The Bank argues that, because no foundations were constructed for the uncon-structed units acquired by the Bank, Art. VI, § 7 of the original condominium declaration limits its liability to a maximum assessment of 25% of that for constructed units. The Association argues: (1) that the section is limited to Class B owners,3 and there were no Class B lots when the Bank acquired ownership because “only Dean and Deanna Kinnischtzke, as the declarants of the project, could be the owner of any lot deemed Class B” as defined in the declaration; and (2) the section provides that lots owned by Class B membership “may” be assessed at 25%, but authorizes assessment at 100%. The trial court did not construe the provision.
A sheriff’s deed “vest[s] in the grantee all the right, title, and interest of the mortgagor in and to the property sold, at the time the mortgage was executed, or subsequently acquired by him.” Section 32-19-09, N.D.C.C.; State v. Amerada Petroleum Corp., 71 N.W.2d 675 (N.D.1955); Knowlton v. Coye, 76 N.D. 478, 37 N.W.2d 343 (1949); North Dakota Horse & Cattle Co. v. Serumgard, 17 N.D. 466, 117 N.W. 453 (1908). Thus, the Bank succeeded to the Kinnischtzkes’ rights as Class B owners.

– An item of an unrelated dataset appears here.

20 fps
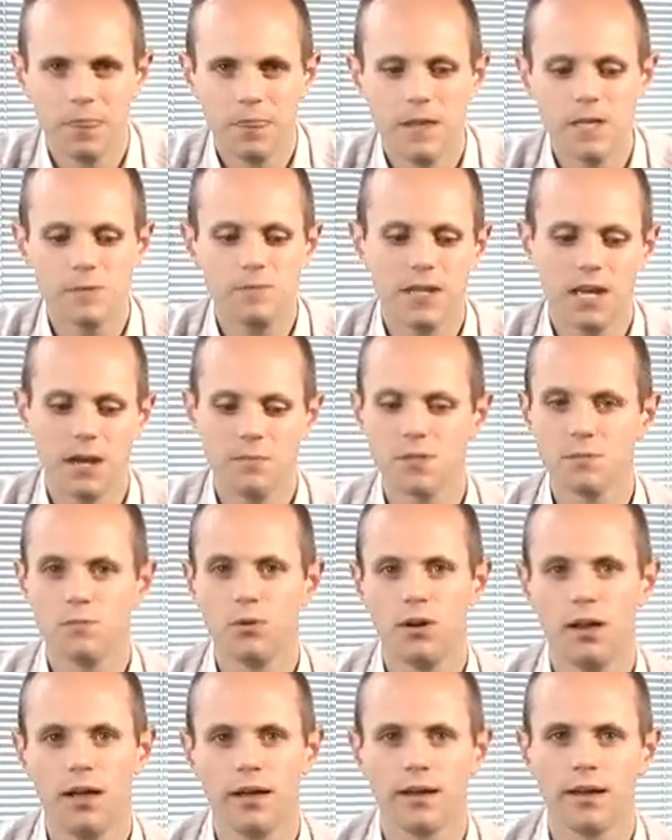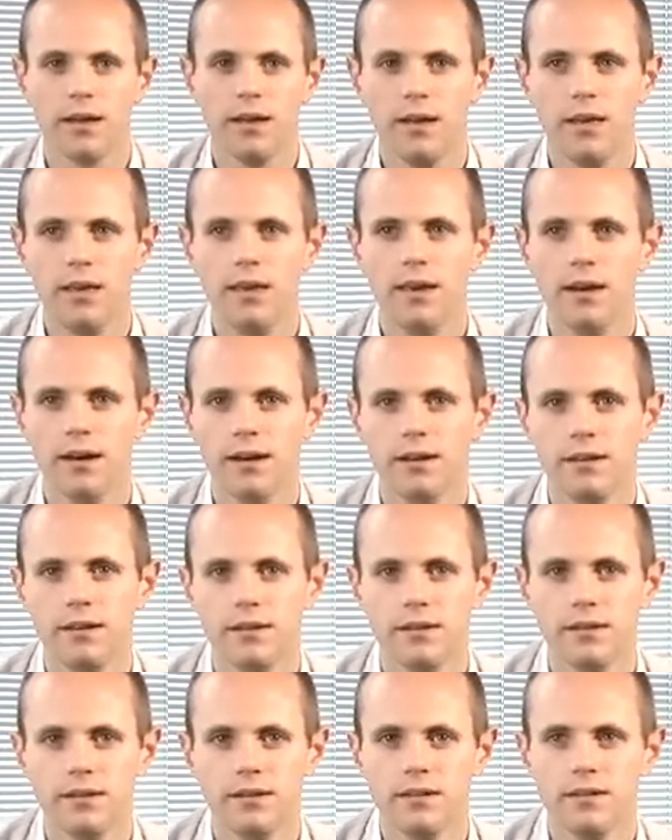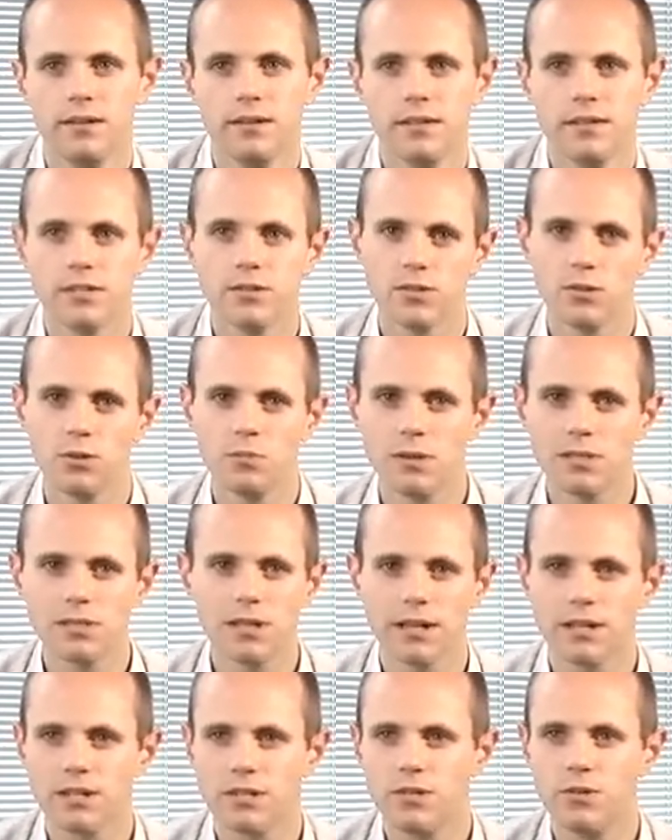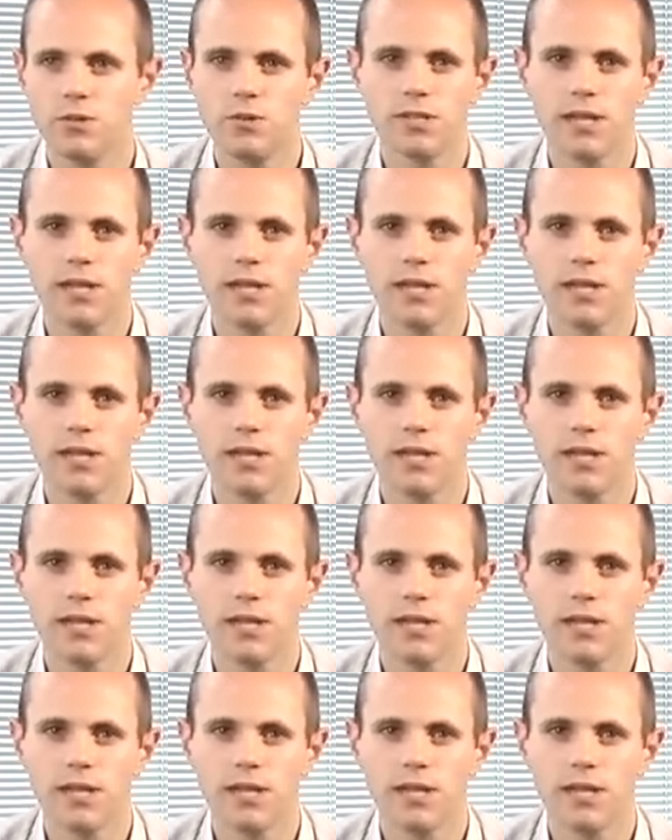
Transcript: This becomes more like ear. So it's almost like two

*353Owners of constructed units, unlike owners of unconstructed units, receive tangible benefits from assessments for common expenses involving such services as painting and maintenance, snow removal, and mowing, as well as insurance. The disparity in benefits lends support to the Bank’s contention that the declaration limits its liability to a maximum assessment of 25% of that imposed for constructed units. We are unable to conclude, however, that Art. VI, § 7, of the condominium declaration so limits the Bank’s liability as a matter of law. The provision is ambiguous because good arguments can be made in support of both parties’ contentions with regard to its meaning. See, e.g., Heitkamp v. Milbank Mut. Ins. Co., 383 N.W.2d 834 (N.D.1986). We therefore reverse the judgment and remand for determination of the unresolved factual question of the “ambiguously expressed intentions” [Bohn v. Johnson, 371 N.W.2d 781, 788 (N.D.1985)] in Art. VI, § 7, of the condominium declaration.

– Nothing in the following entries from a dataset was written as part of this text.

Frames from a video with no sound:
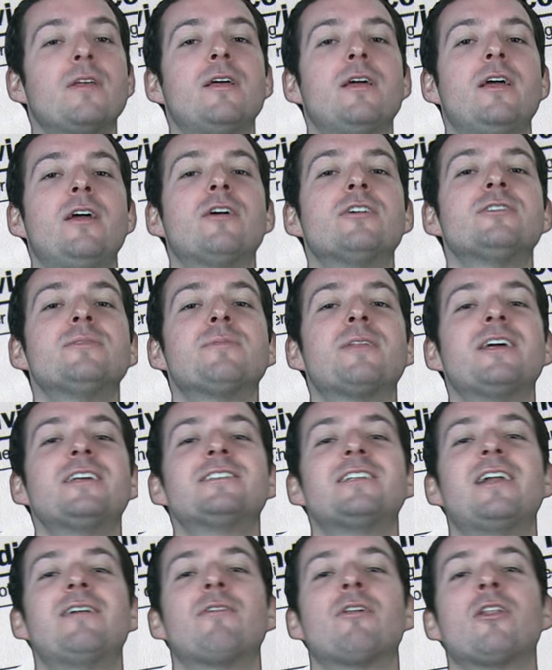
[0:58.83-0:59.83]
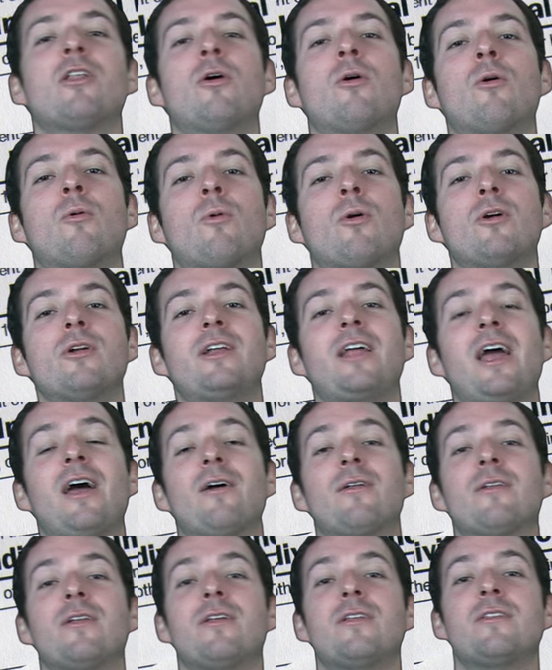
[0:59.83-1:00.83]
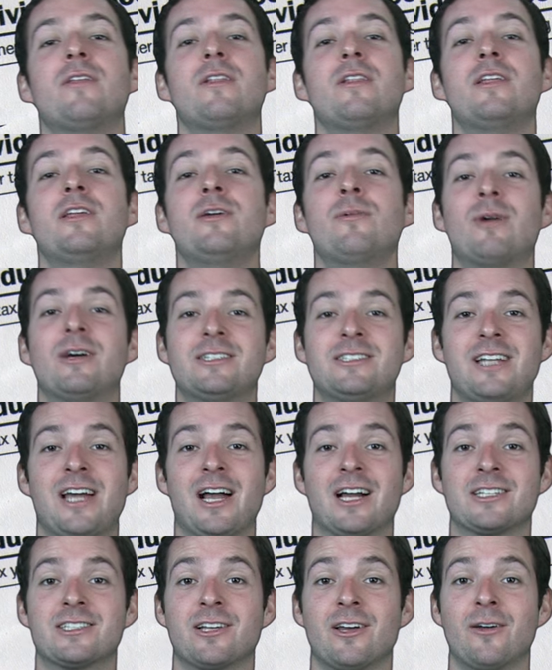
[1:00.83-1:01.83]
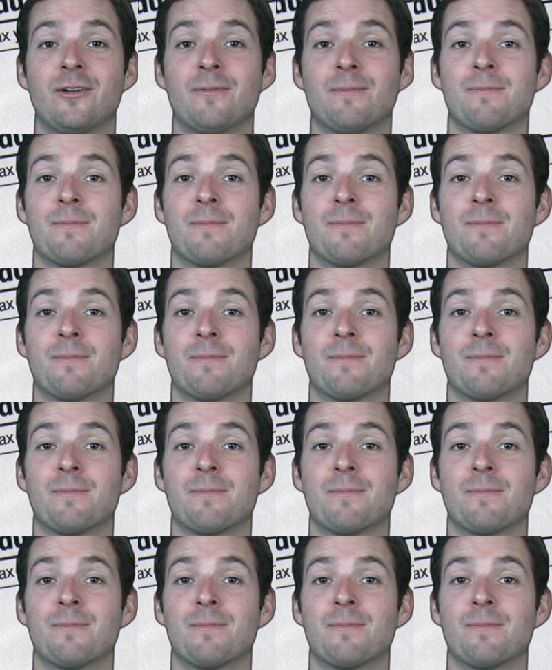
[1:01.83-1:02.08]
Here are some things that have a lower word count than the U.S. tax code.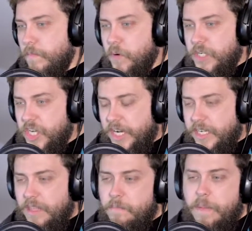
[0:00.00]

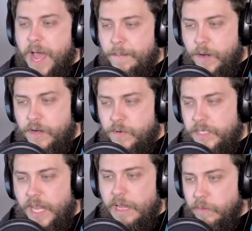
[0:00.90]
projecting the map onto a
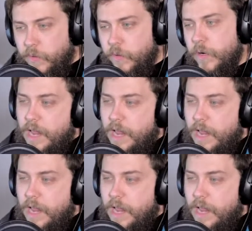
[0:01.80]
table.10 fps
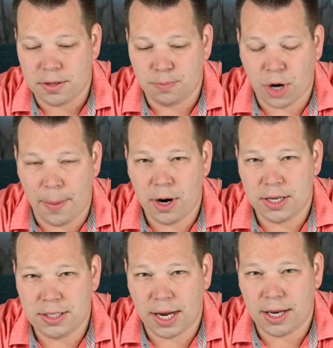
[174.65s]
Primary
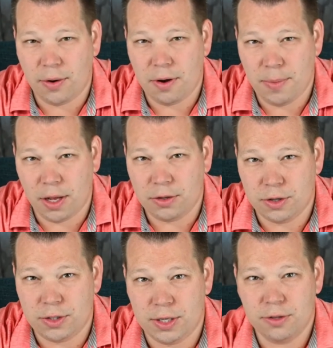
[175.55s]
and secondary
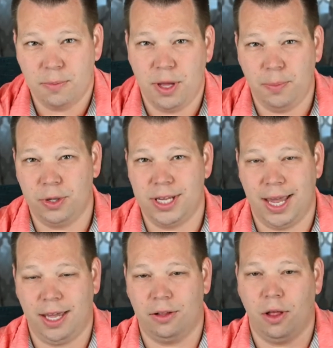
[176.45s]
melters, these are the people
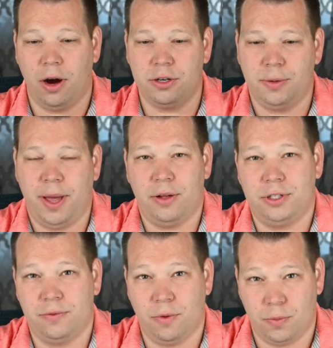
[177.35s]
taking large amounts
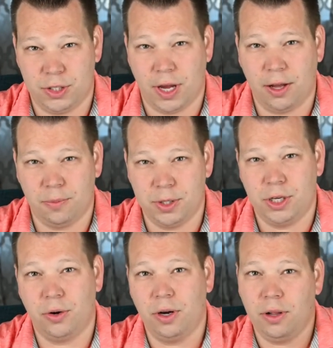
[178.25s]
of recycled
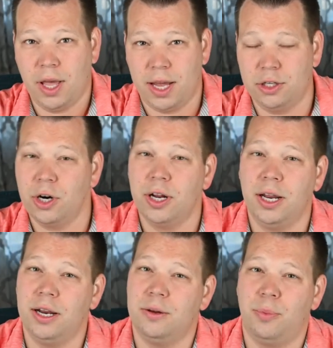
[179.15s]
material and turning
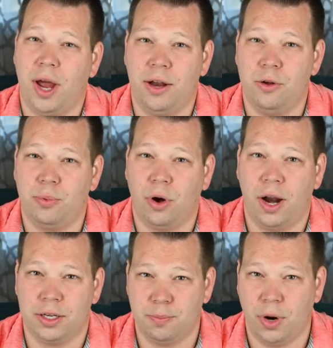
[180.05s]
it into brand new
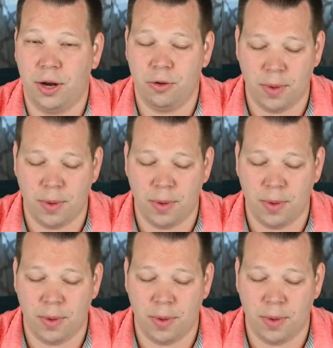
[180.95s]
products, brand new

Reversed and remanded for further proceedings.
VANDE WALLE, GIERKE and MESCHKE, JJ., concur. ERICKSTAD, C.J., disqualified himself following oral argument.. The Association conceded in its brief that Bur-leigh County acquired title to the property on October 1,1985, "and hence the judgment of the District Court herein should be modified to reflect this error."
. An amended condominium declaration was recorded on February 7, 1984, that specifically provided for assessment of unconstructed units at the same rate as constructed units. The Bank contends that the amendment is invalid. The Association contends that that issue is moot because the original declaration authorizes 100% assessment on unconstructed units. An affidavit filed in support of the Association's motion refers only to the original declaration. We deem it unnecessary to address the validity of the amendment, which was not determined by the trial court.
. Class B owners are defined in the condominium declaration as "the Declarant," which, in turn, is defined as “Dean Kinnischtzke and Deanna B. Kinnischtzke, their successors and assigns."